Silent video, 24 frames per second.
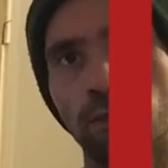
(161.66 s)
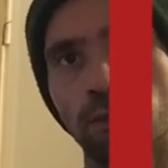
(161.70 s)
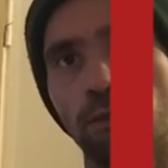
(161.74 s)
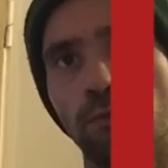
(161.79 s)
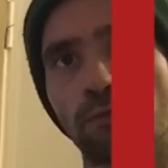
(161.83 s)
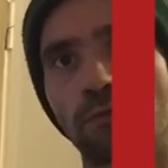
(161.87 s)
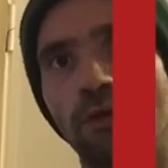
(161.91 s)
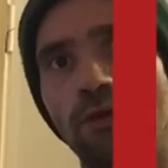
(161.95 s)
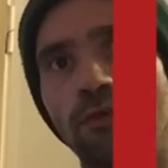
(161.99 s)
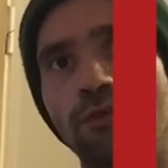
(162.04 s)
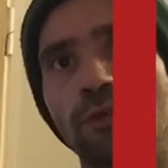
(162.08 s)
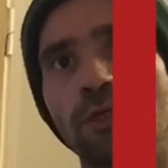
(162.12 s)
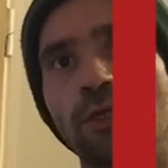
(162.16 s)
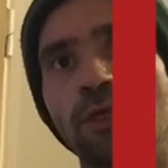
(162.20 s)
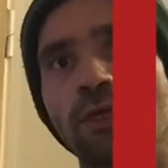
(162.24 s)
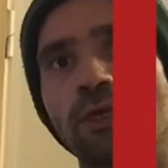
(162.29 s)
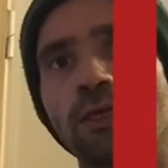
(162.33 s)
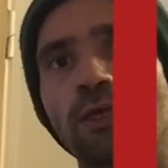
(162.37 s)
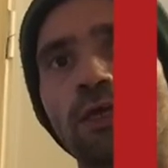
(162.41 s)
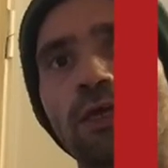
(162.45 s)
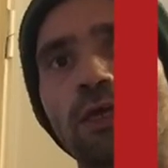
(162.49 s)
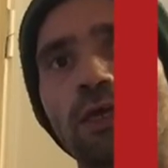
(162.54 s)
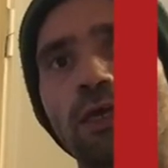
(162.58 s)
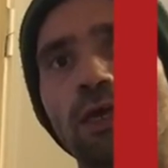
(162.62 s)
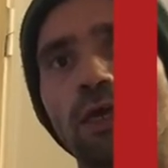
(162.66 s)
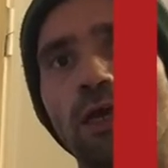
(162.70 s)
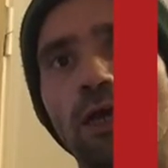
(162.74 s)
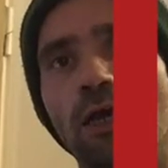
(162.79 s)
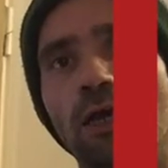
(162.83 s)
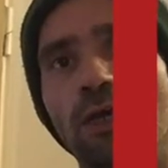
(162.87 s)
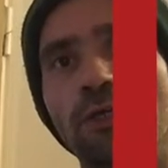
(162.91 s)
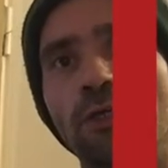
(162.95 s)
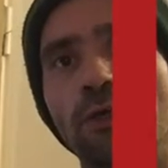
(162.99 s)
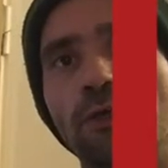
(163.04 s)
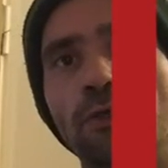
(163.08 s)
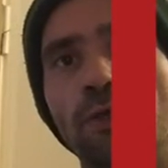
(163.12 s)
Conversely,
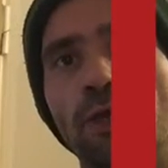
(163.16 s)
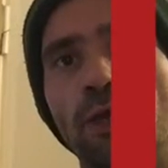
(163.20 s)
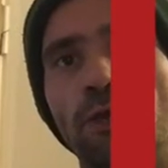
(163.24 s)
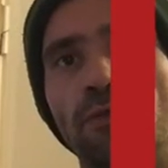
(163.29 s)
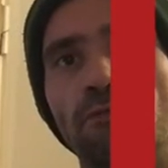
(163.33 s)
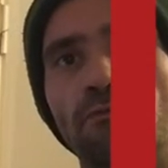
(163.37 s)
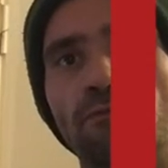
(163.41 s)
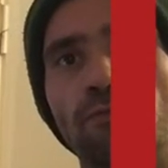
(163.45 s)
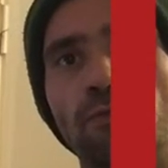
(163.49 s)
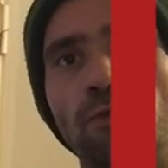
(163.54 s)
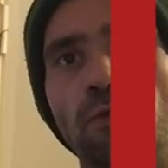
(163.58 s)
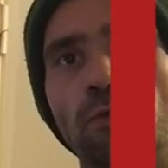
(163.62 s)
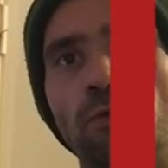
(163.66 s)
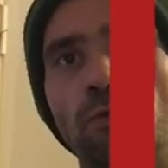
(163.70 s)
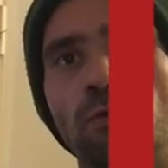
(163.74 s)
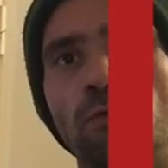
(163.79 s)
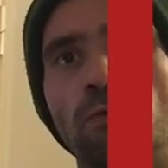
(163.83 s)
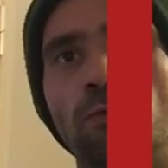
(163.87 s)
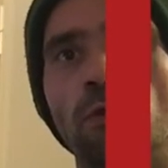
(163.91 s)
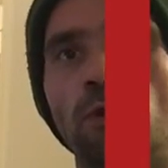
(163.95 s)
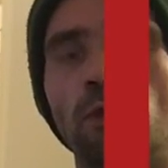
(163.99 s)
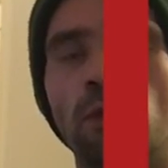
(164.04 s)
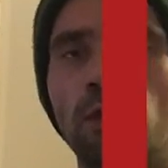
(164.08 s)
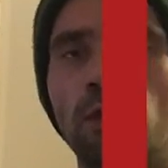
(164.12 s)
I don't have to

....

◆ Exercise requirements
Print the listing exactly, images excluded.

◆ Task solution
Silent video, 24 frames per second.
(161.66 s)
(161.70 s)
(161.74 s)
(161.79 s)
(161.83 s)
(161.87 s)
(161.91 s)
(161.95 s)
(161.99 s)
(162.04 s)
(162.08 s)
(162.12 s)
(162.16 s)
(162.20 s)
(162.24 s)
(162.29 s)
(162.33 s)
(162.37 s)
(162.41 s)
(162.45 s)
(162.49 s)
(162.54 s)
(162.58 s)
(162.62 s)
(162.66 s)
(162.70 s)
(162.74 s)
(162.79 s)
(162.83 s)
(162.87 s)
(162.91 s)
(162.95 s)
(162.99 s)
(163.04 s)
(163.08 s)
(163.12 s)
Conversely,
(163.16 s)
(163.20 s)
(163.24 s)
(163.29 s)
(163.33 s)
(163.37 s)
(163.41 s)
(163.45 s)
(163.49 s)
(163.54 s)
(163.58 s)
(163.62 s)
(163.66 s)
(163.70 s)
(163.74 s)
(163.79 s)
(163.83 s)
(163.87 s)
(163.91 s)
(163.95 s)
(163.99 s)
(164.04 s)
(164.08 s)
(164.12 s)
I don't have to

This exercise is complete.